A extrema sensibilidade dos ressonadores de microanéis, os blocos de construção das fontes de luz quântica, é bem conhecida e representa tanto uma bênção quanto uma maldição. É a razão pela qual eles conseguem gerar fluxos de luz quântica de forma eficiente e em uma área mínima do chip. No entanto, pequenas variações de temperatura podem inviabilizar o processo de geração de pares de fótons. A equipe liderada pela BU resolveu esse problema integrando fotodiodos dentro dos ressonadores de forma a monitorar o alinhamento com o laser incidente, preservando a geração de luz quântica. Aquecedores no chip e lógica de controle ajustam continuamente a ressonância em resposta à deriva.
“Um desafio fundamental em relação ao nosso trabalho anterior foi levar o projeto fotônico a atender aos exigentes requisitos da óptica quântica, permanecendo dentro das rígidas restrições de uma plataforma CMOS comercial”, afirma Imbert Wang, doutorando da Universidade de Boston que liderou o projeto do dispositivo fotônico. “Isso permitiu o co-design da eletrônica e da óptica quântica como um sistema unificado.”
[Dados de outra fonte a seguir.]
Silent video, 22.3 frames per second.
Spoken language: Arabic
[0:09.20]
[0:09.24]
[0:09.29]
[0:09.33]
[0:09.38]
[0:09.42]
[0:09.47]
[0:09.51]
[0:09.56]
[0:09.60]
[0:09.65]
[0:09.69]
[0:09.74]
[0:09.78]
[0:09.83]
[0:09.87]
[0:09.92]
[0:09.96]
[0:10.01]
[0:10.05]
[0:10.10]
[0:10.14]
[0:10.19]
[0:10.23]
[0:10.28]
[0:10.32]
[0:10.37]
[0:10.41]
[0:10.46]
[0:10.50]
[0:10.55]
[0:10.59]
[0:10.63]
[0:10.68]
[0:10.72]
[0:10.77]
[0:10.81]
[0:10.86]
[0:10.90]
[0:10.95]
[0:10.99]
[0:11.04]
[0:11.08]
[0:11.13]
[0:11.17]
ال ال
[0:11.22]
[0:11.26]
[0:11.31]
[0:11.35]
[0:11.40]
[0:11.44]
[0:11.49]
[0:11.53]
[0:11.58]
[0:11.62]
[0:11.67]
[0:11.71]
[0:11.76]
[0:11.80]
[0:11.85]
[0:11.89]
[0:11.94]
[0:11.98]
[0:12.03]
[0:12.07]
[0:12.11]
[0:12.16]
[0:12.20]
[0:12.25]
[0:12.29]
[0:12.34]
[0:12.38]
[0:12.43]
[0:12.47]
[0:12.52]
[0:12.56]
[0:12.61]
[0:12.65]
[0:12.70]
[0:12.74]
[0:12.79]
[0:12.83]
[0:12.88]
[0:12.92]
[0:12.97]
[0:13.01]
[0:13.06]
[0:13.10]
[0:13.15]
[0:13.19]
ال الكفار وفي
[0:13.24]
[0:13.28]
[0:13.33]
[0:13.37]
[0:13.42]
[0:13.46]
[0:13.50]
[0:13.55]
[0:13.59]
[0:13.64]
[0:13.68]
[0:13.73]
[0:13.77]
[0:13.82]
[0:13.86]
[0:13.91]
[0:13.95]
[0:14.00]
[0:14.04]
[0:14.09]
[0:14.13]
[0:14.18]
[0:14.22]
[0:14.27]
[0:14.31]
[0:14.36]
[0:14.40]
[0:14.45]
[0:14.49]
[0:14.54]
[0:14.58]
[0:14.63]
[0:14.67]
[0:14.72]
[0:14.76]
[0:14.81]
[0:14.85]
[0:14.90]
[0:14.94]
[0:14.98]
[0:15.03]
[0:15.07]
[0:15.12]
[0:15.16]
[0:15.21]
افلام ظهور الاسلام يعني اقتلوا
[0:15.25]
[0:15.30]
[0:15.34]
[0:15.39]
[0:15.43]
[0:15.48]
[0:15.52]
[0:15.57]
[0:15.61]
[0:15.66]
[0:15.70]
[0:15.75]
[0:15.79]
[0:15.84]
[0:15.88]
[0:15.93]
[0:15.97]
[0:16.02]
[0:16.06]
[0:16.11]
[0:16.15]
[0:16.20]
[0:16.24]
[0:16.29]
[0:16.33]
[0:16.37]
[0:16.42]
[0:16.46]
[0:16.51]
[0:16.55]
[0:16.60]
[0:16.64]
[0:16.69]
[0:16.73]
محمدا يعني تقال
Como o chip utiliza feedback integrado para estabilizar cada fonte, ele se comporta de forma previsível, apesar das mudanças de temperatura e das variações de fabricação — um requisito essencial para o escalonamento de sistemas quânticos. Ele foi fabricado em uma plataforma comercial de chip semicondutor de óxido metálico complementar (CMOS) de 45 nanômetros, desenvolvida originalmente por meio de uma colaboração estreita entre a BU, a UC Berkeley, a GlobalFoundries e a startup do Vale do Silício, Ayar Labs, que surgiu da pesquisa nas duas universidades e agora é líder do setor em chips de interconexão óptica. Por meio da nova colaboração com a Northwestern, esse mesmo processo de fabricação agora permite não apenas interconexões ópticas avançadas para IA e supercomputação, mas também, como demonstrado no estudo, sistemas fotônicos quânticos complexos em uma plataforma de silício escalável.
“Nosso objetivo era mostrar que sistemas fotônicos quânticos complexos podem ser construídos e estabilizados inteiramente dentro de um chip CMOS”, diz Daniel Kramnik, doutorando da UC Berkeley que liderou o projeto, o encapsulamento e a integração do chip. “Isso exigiu uma coordenação rigorosa entre domínios que normalmente não se comunicam.”
À medida que os sistemas fotônicos quânticos progridem em escala e complexidade, chips como esse podem se tornar blocos de construção para tecnologias que vão desde redes de comunicação seguras até sensores avançados e, eventualmente, infraestrutura de computação quântica.
Desde então, vários dos autores da pós-graduação têm continuado a promover a fotônica de silício e as tecnologias quânticas na indústria. Josep Maria Fargas Cabanillas e Anirudh Ramesh estão agora na startup de computadores quânticos fotônicos PsiQuantum, enquanto Ðorđe Gluhović e Sidney Buchbinder ingressaram na Ayar Labs. Imbert Wang está na Aurora. Daniel Kramnik está no Google X e lidera uma startup de fotônica de silício. Essas trajetórias refletem o crescente impulso por trás da fotônica de silício, tanto para escalar a infraestrutura de computação de IA atual quanto, a longo prazo, para viabilizar sistemas quânticos escaláveis baseados em chips.
A pesquisa foi apoiada pela National Science Foundation, inclusive por meio do programa Future of Semiconductors (FuSe), bem como pela Packard Fellowship for Science and Engineering e pela Catalyst Foundation. O suporte para a fabricação de chips foi fornecido pela Ayar Labs e pela GlobalFoundries.